Stored items
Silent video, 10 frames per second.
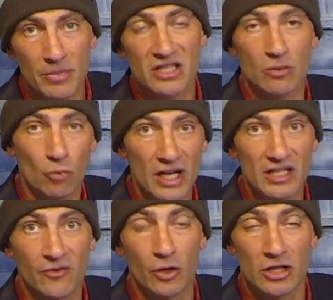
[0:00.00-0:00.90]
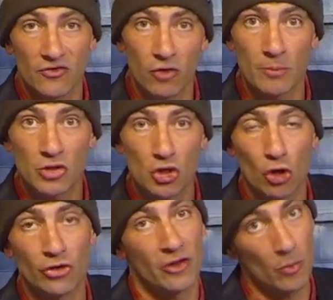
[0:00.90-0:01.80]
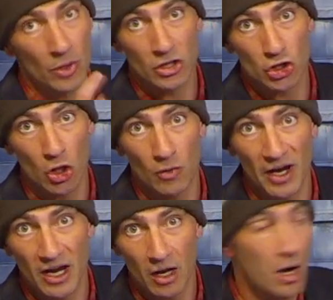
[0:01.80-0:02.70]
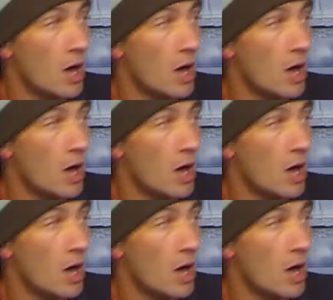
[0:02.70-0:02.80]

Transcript: me some race footage from Solden that we're going to show right here.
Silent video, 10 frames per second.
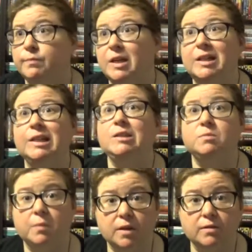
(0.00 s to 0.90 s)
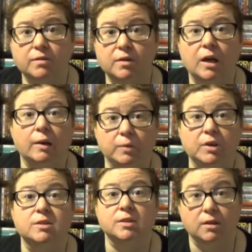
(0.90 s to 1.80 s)
At least months, I'm
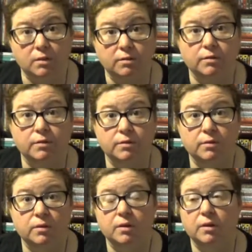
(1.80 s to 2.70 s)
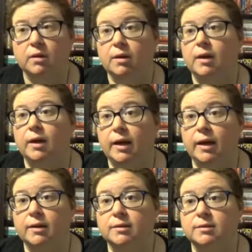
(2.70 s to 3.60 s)
gonna say years.
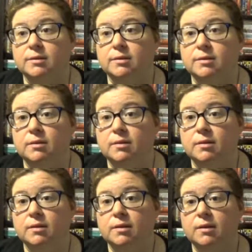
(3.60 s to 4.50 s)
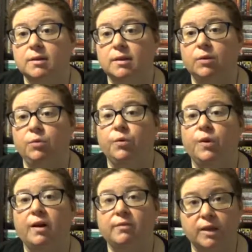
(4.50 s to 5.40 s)
And we
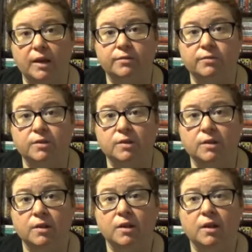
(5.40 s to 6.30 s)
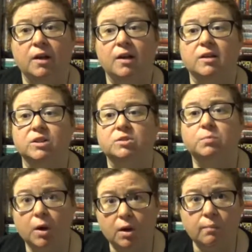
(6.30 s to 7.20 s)
have left a
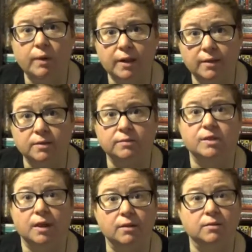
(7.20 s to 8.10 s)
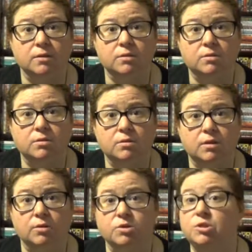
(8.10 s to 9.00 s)
small band of scientists
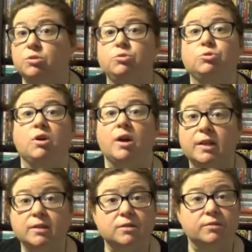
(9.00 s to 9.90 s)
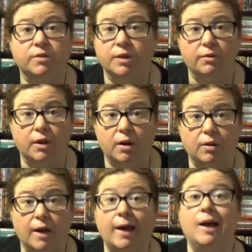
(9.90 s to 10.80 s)
that are still trying to figure
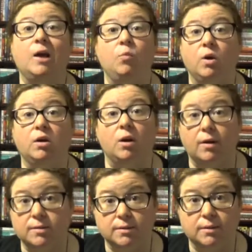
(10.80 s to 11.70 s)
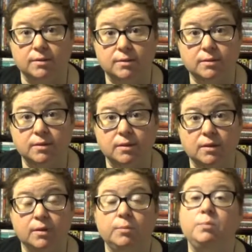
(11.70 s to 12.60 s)
out A, what caused this,
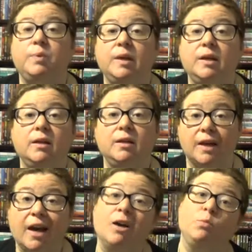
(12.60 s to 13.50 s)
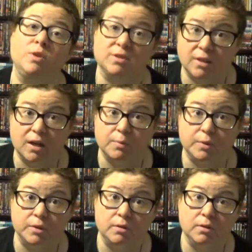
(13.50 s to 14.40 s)
B, can we stop it,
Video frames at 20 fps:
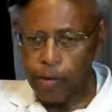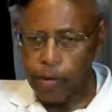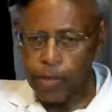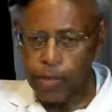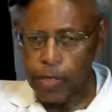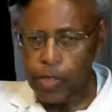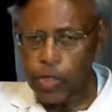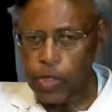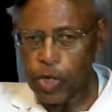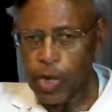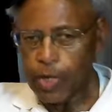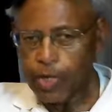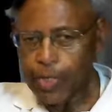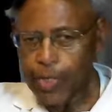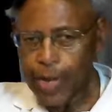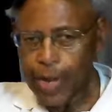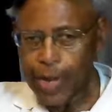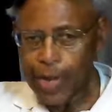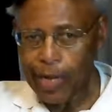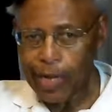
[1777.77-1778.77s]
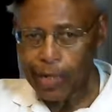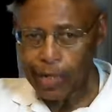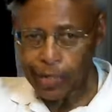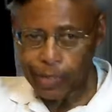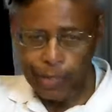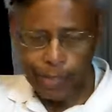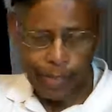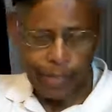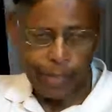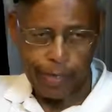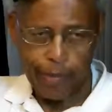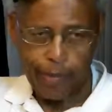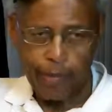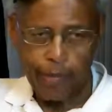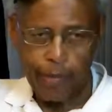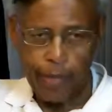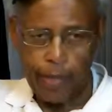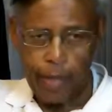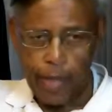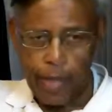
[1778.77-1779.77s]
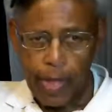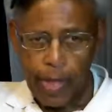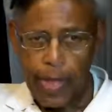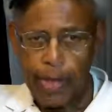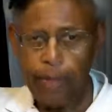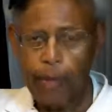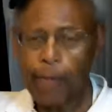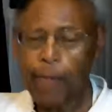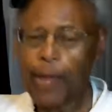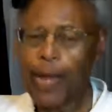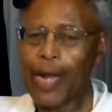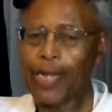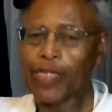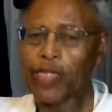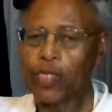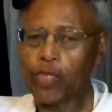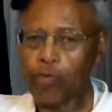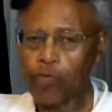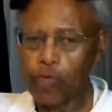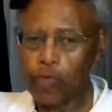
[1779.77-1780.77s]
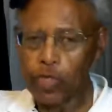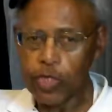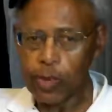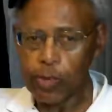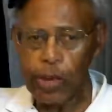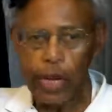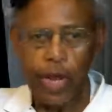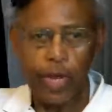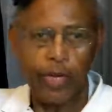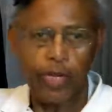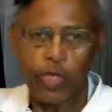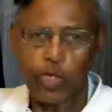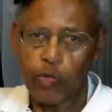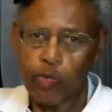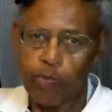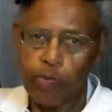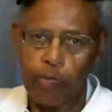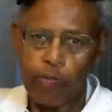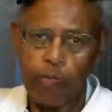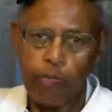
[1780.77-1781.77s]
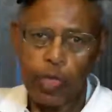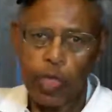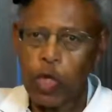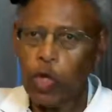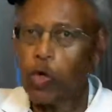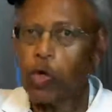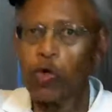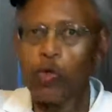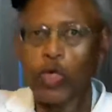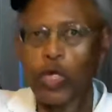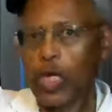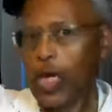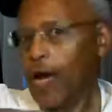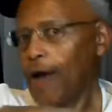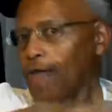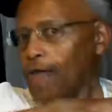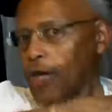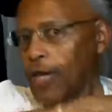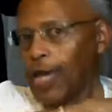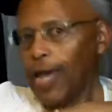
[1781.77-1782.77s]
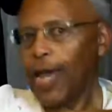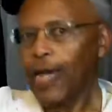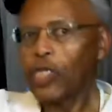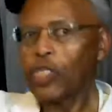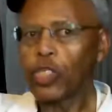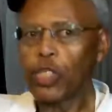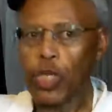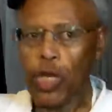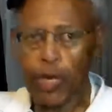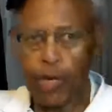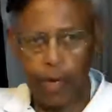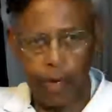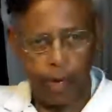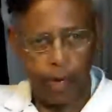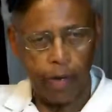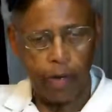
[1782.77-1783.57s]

with the Gentiles and went back to Jerusalem. They had this huge convocation.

Your goal →
Transcribe all the records above word for word, without their images.

Result for this task →
Silent video, 10 frames per second.
[0:00.00-0:00.90]
[0:00.90-0:01.80]
[0:01.80-0:02.70]
[0:02.70-0:02.80]

Transcript: me some race footage from Solden that we're going to show right here.
Silent video, 10 frames per second.
(0.00 s to 0.90 s)
(0.90 s to 1.80 s)
At least months, I'm
(1.80 s to 2.70 s)
(2.70 s to 3.60 s)
gonna say years.
(3.60 s to 4.50 s)
(4.50 s to 5.40 s)
And we
(5.40 s to 6.30 s)
(6.30 s to 7.20 s)
have left a
(7.20 s to 8.10 s)
(8.10 s to 9.00 s)
small band of scientists
(9.00 s to 9.90 s)
(9.90 s to 10.80 s)
that are still trying to figure
(10.80 s to 11.70 s)
(11.70 s to 12.60 s)
out A, what caused this,
(12.60 s to 13.50 s)
(13.50 s to 14.40 s)
B, can we stop it,
Video frames at 20 fps:
[1777.77-1778.77s]
[1778.77-1779.77s]
[1779.77-1780.77s]
[1780.77-1781.77s]
[1781.77-1782.77s]
[1782.77-1783.57s]

with the Gentiles and went back to Jerusalem. They had this huge convocation.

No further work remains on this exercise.